• [Exercise prompt]
Set down, exactly and only, everything from the line containing "Silent video, 24 frames per second." down to the line containing "Transcript, with fillers: tej" in the data below; the pictures are not part of the copy.
---+---
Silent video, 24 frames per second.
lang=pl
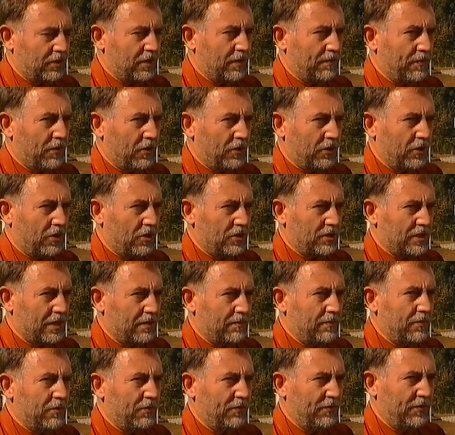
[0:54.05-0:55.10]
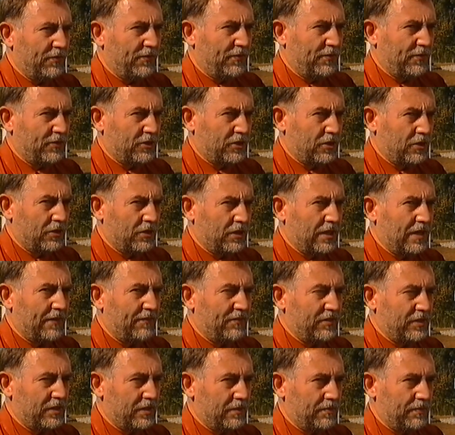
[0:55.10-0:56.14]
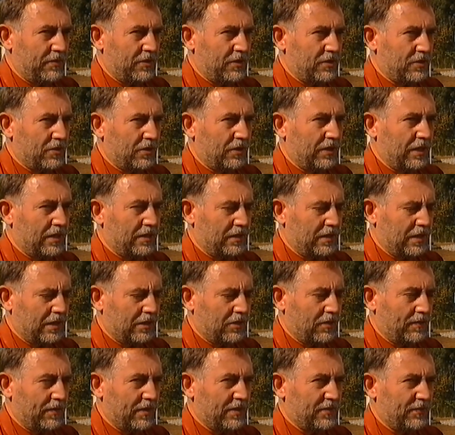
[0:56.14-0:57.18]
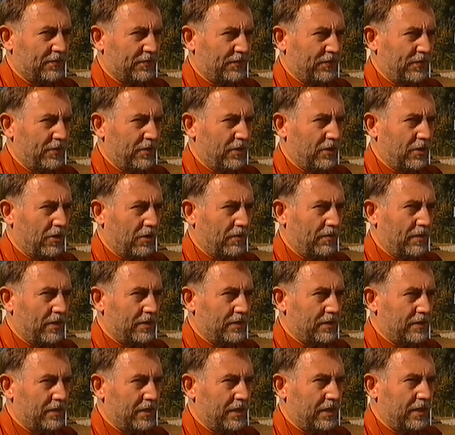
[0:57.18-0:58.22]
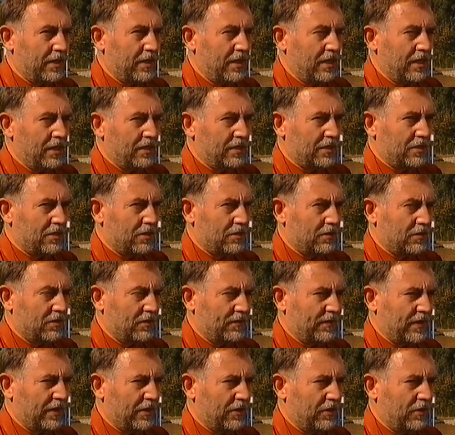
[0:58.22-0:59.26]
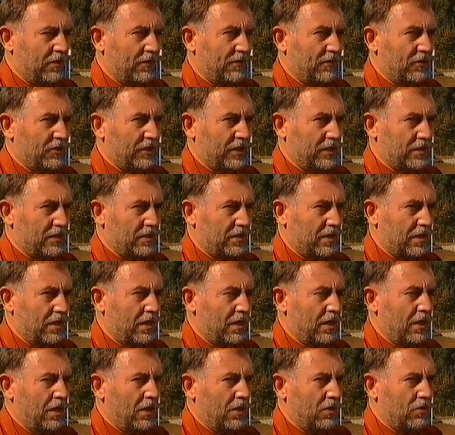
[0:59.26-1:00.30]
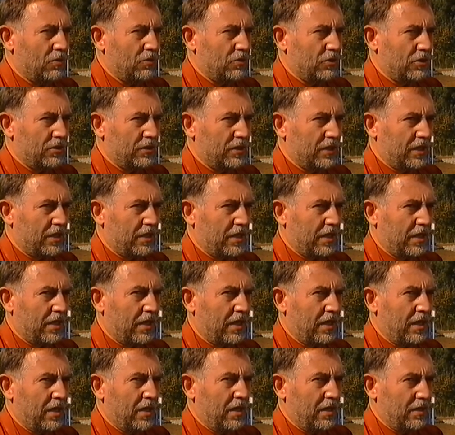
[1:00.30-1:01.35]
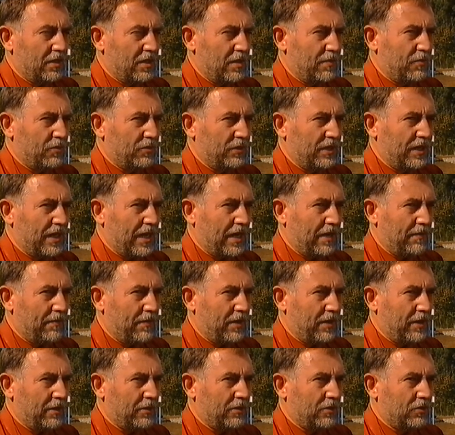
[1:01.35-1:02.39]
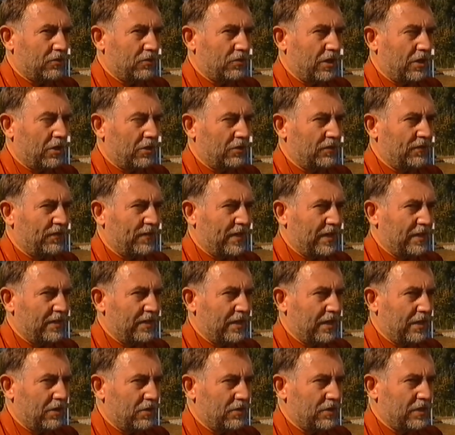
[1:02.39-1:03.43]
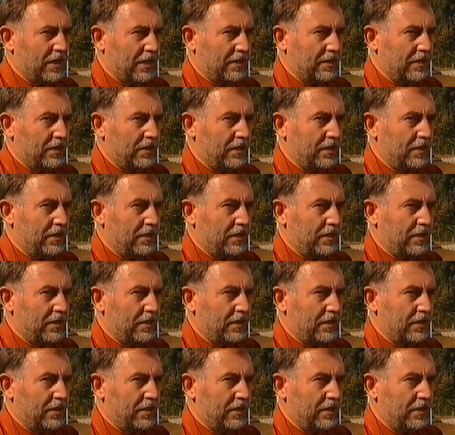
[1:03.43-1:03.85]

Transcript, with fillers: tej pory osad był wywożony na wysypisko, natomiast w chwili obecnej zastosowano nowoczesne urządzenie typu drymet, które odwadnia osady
---+---
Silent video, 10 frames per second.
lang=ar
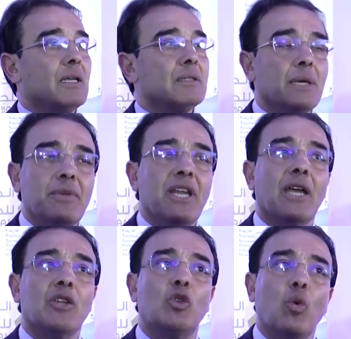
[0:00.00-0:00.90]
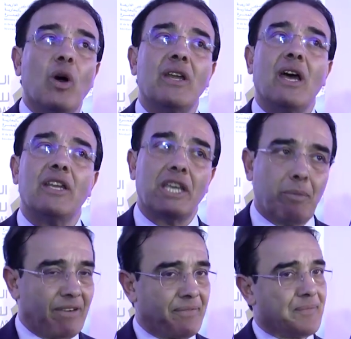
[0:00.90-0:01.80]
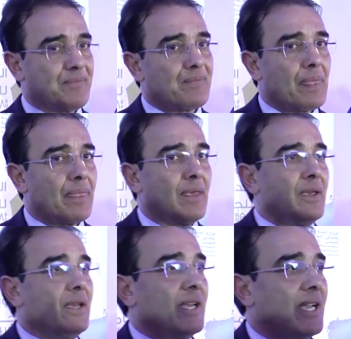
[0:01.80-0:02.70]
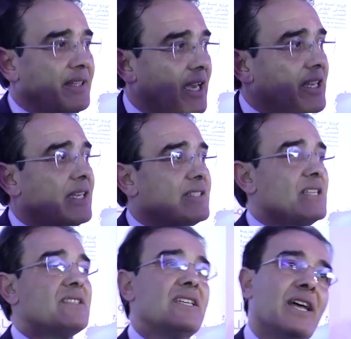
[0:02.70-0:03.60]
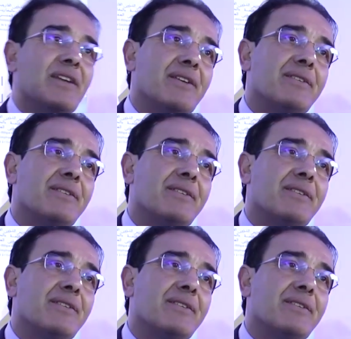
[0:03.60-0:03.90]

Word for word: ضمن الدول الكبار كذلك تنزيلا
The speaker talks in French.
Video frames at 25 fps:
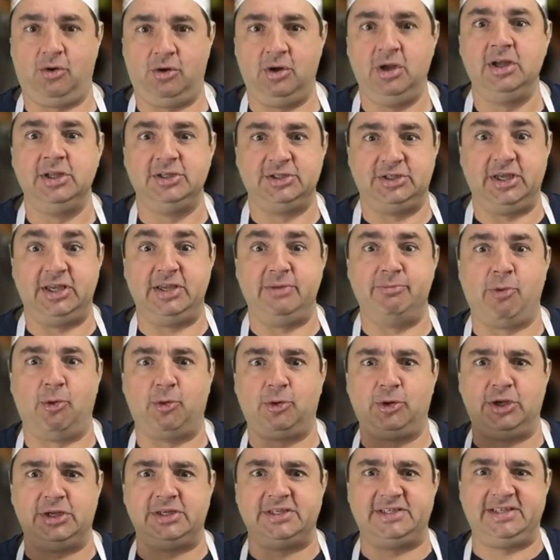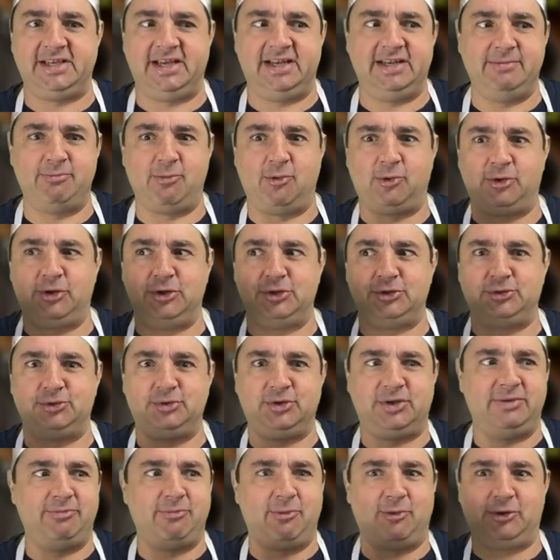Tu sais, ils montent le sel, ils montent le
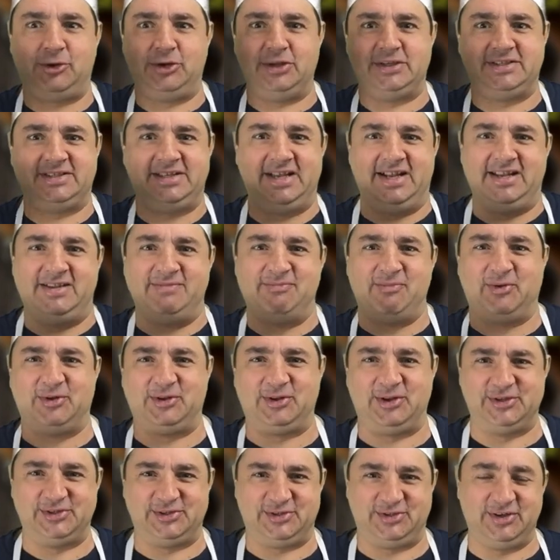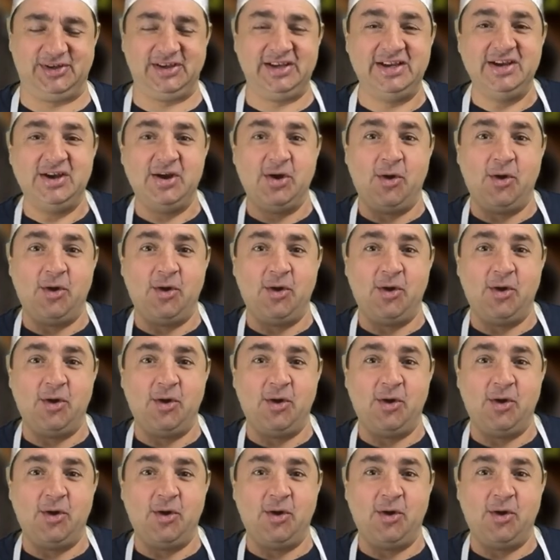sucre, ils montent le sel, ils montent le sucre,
---+---
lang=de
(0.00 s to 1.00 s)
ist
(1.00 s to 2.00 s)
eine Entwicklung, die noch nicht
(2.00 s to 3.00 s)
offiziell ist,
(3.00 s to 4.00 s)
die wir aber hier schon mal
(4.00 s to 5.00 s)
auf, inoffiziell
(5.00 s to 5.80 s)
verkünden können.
---+---
• [Task answer]
Silent video, 24 frames per second.
lang=pl
[0:54.05-0:55.10]
[0:55.10-0:56.14]
[0:56.14-0:57.18]
[0:57.18-0:58.22]
[0:58.22-0:59.26]
[0:59.26-1:00.30]
[1:00.30-1:01.35]
[1:01.35-1:02.39]
[1:02.39-1:03.43]
[1:03.43-1:03.85]

Transcript, with fillers: tej pory osad był wywożony na wysypisko, natomiast w chwili obecnej zastosowano nowoczesne urządzenie typu drymet, które odwadnia osady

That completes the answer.